The beginning of the New Year saw laws in the USA making texting while driving a car illegal. Some laws also ban cell phone calls. Legislators are realizing that the distraction from texting and cell phone calls while driving is dangerous and are now considered as comparable to driving while intoxicated with alcohol. Maybe we should take these new laws as a signal to modifying our work lives as well.
To many who read this I will likely come across an out-dated old fogie who is out of touch with the digital and Internet age. But first hear my case before you dismiss me as irrational.
I have been productive in my career due to, I believe, my ability to contemplate and focus without interruption. I continue to be amazed by what some describe as the addiction to “always be on-line.” When R.I.M.’s BlackBerry system failed for several hours, the news media was quick to write stories about people who impulsively kept unsuccessfully accessing their e-mail. (See Bereft of BlackBerry, the Untethered Make Do.)
Almost everywhere one goes, people are heads down clicking and scrolling to an illuminated screen on their smart phone. When they awake, people access the Internet before brushing their teeth. When one’s plane arrives at the gate, what do many passengers immediately do? How critical can it be to receive or read a message a few hours or a day after the message was sent?
There are other signs that our society may be excessively pre-occupied and driven to distraction with being connected. An example is a recent news article titled To Deal with Obsession, Some Unfriend Facebook. It describes how some youth are making a pact to resist the frequent lure of the login. They realize they are obsessed with being and staying connected in real-time or near-time, and their grades and once normal life is suffering.

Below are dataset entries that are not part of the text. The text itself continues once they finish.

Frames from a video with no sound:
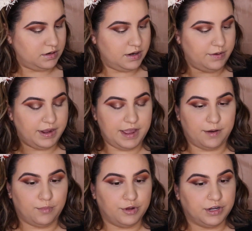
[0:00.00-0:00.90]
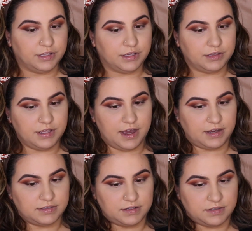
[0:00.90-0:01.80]
Now I am putting like the
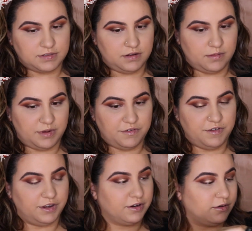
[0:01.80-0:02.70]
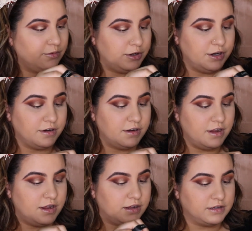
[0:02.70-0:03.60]
excess on my finger over here
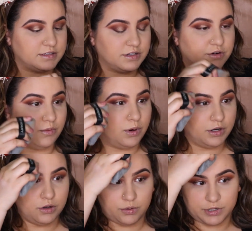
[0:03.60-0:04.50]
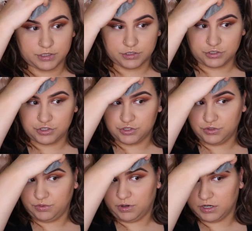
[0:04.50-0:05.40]
because I don't want to go in
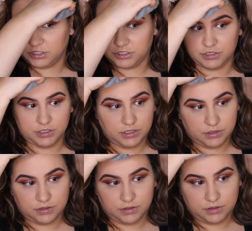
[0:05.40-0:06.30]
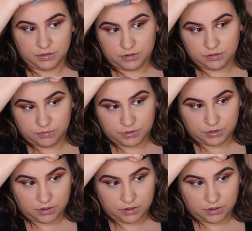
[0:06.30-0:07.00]
too harshly with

I realize we are in unchartered territory when it comes to instant messages and social media, such as Linkedin or Facebook. Isn’t there a downside to losing our personal time to think or do other productive things? When one is captive to messages, often from people we do not or hardly know, what is the impact to ourselves? How important is a Tweet that someone is now washing their clothes?
Research has revealed that in reality it is impossible to truly multi-task. The research, which I wrote about in article Can Performance Management Multitask, But the Human Brain Can’t?, cites that a human can only focus on one thing at a time, and any interruptions slows productivity.
Note to self. I may be offending some readers with my line of reasoning. If I interact less, then I may not bore others, I maintain my planning ability, I don’t have a false sense of my importance, road travelers are safer, and strangers next to me don’t have to endure my conversation.
Why is this relevant to enterprise performance management and devising better business analytics? Improvement requires ideas and innovation. Realizing those ideas can be then be stretched out over time. They are not instantaneous. Solitude is a virtue and essential to gather one’s thoughts and perspective.
I suggest we lighten up. Think more. Be more creative.
To have no smart phone, no laptop and no electronic calendar(only Outlook for meetings) keeps me more productive. No kidding.
Might by true for more people.
Thanks for confirming the point I was making in my article. I have received several e-mails agreeing that people are getting overly distracted by being “always on”, and this reduces their productivity.
I was not implying to not use communications technology, but just not all the time. Take breaks for work that requires concentration.